TASK DIRECTIONS. Output the lines from the one holding "(1.04 s to 2.08 s)" to the end of the entries that follow, exactly and only those, minus any pictures.

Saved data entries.
>>>

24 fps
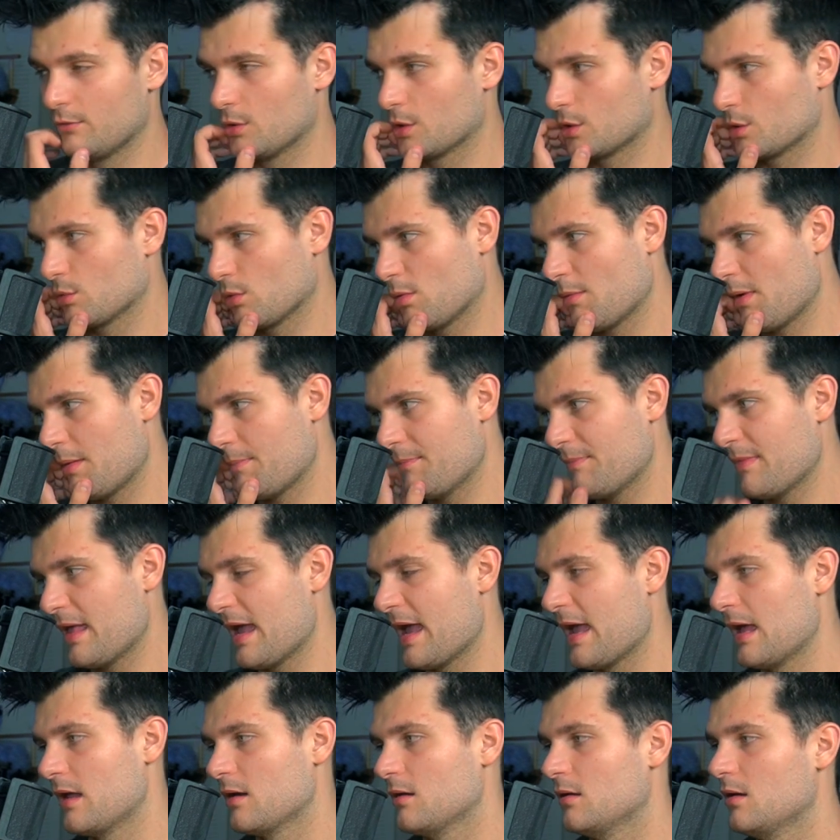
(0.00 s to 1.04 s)
Wonder Woman.
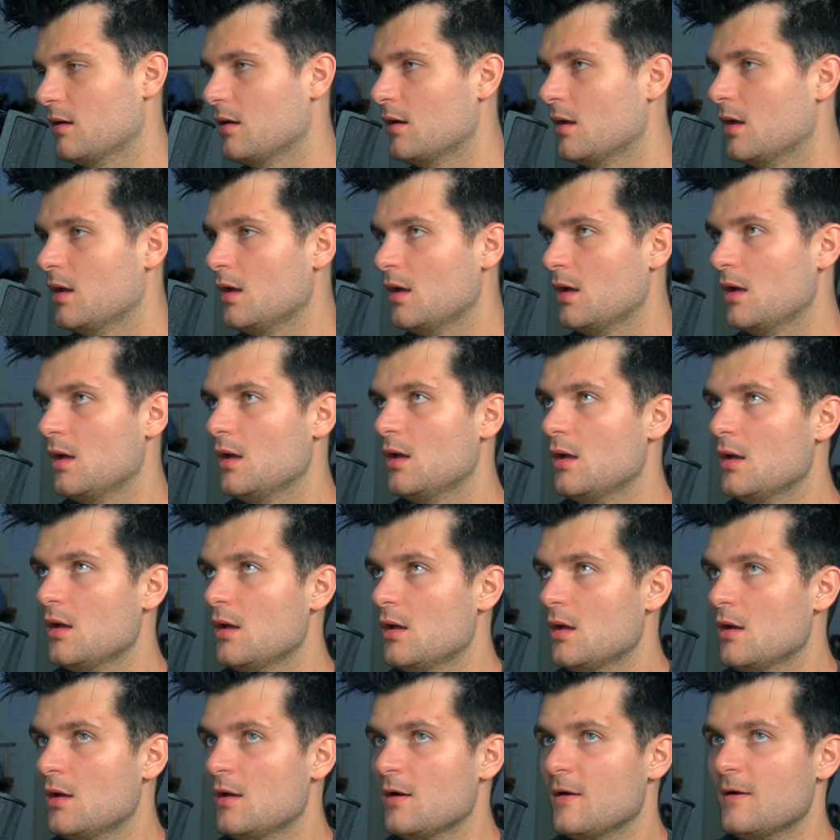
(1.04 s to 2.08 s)
And
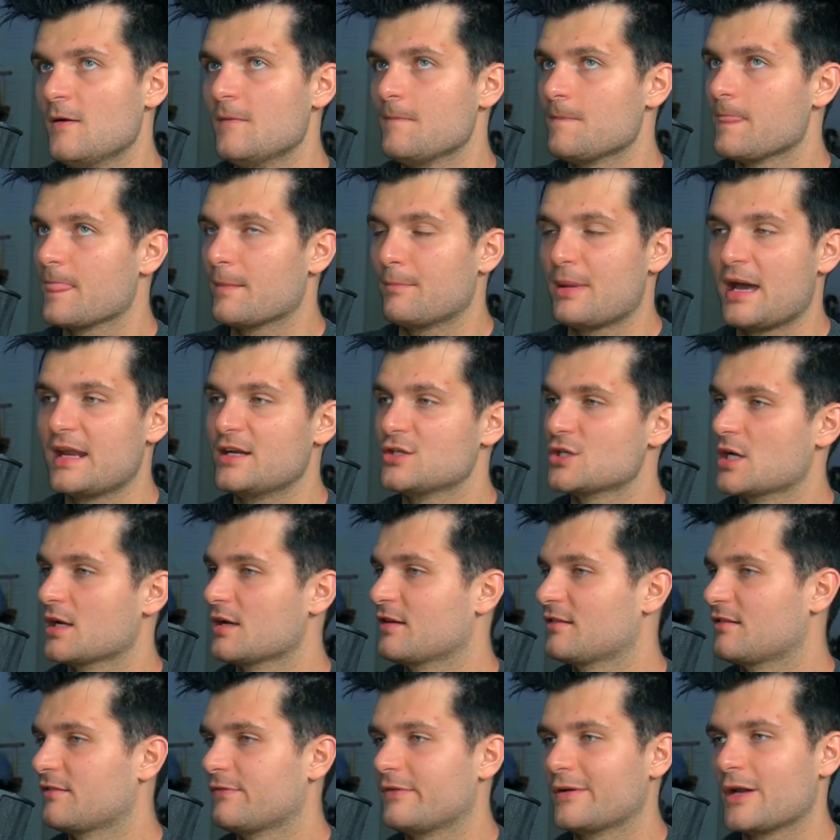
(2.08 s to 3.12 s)
Patty
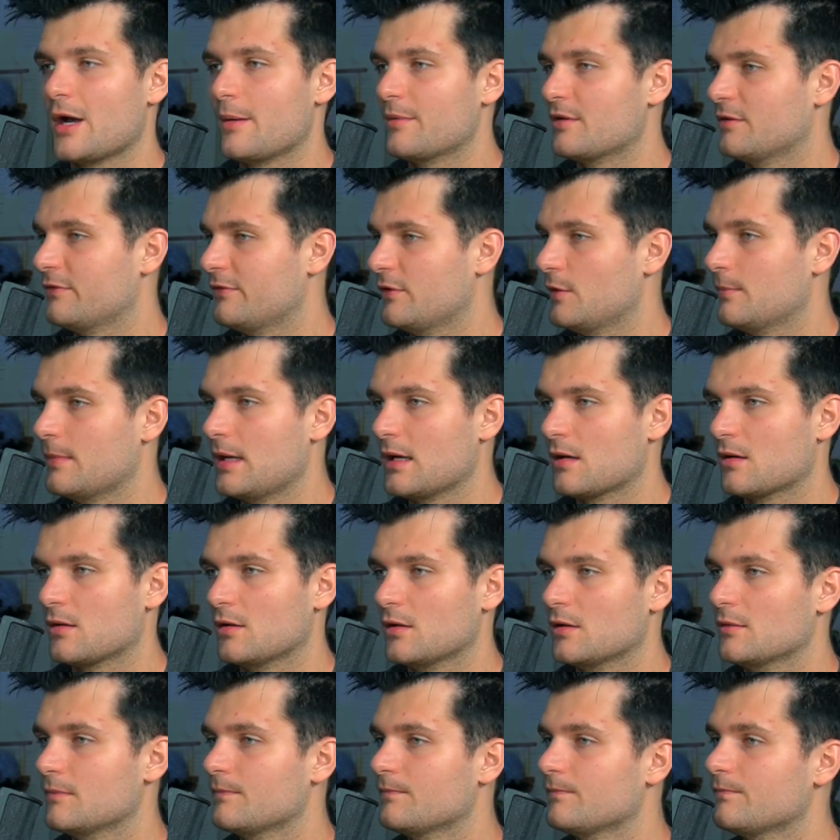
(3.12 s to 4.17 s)
Jenkins, phenomenal
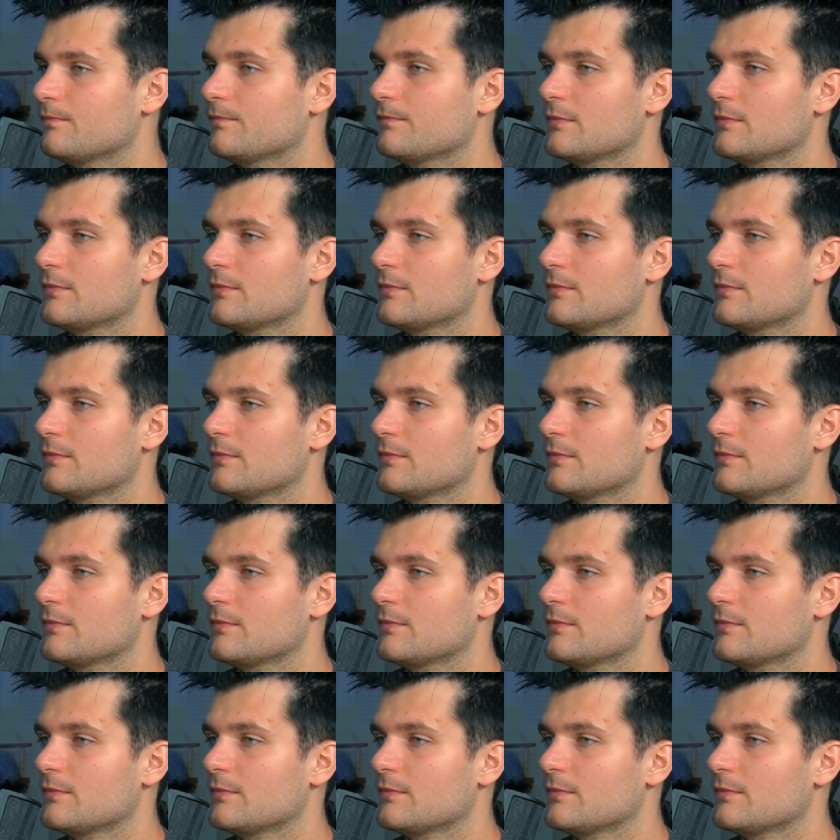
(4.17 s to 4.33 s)
filmmaker.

<<<

TASK RESPONSE.
(1.04 s to 2.08 s)
And
(2.08 s to 3.12 s)
Patty
(3.12 s to 4.17 s)
Jenkins, phenomenal
(4.17 s to 4.33 s)
filmmaker.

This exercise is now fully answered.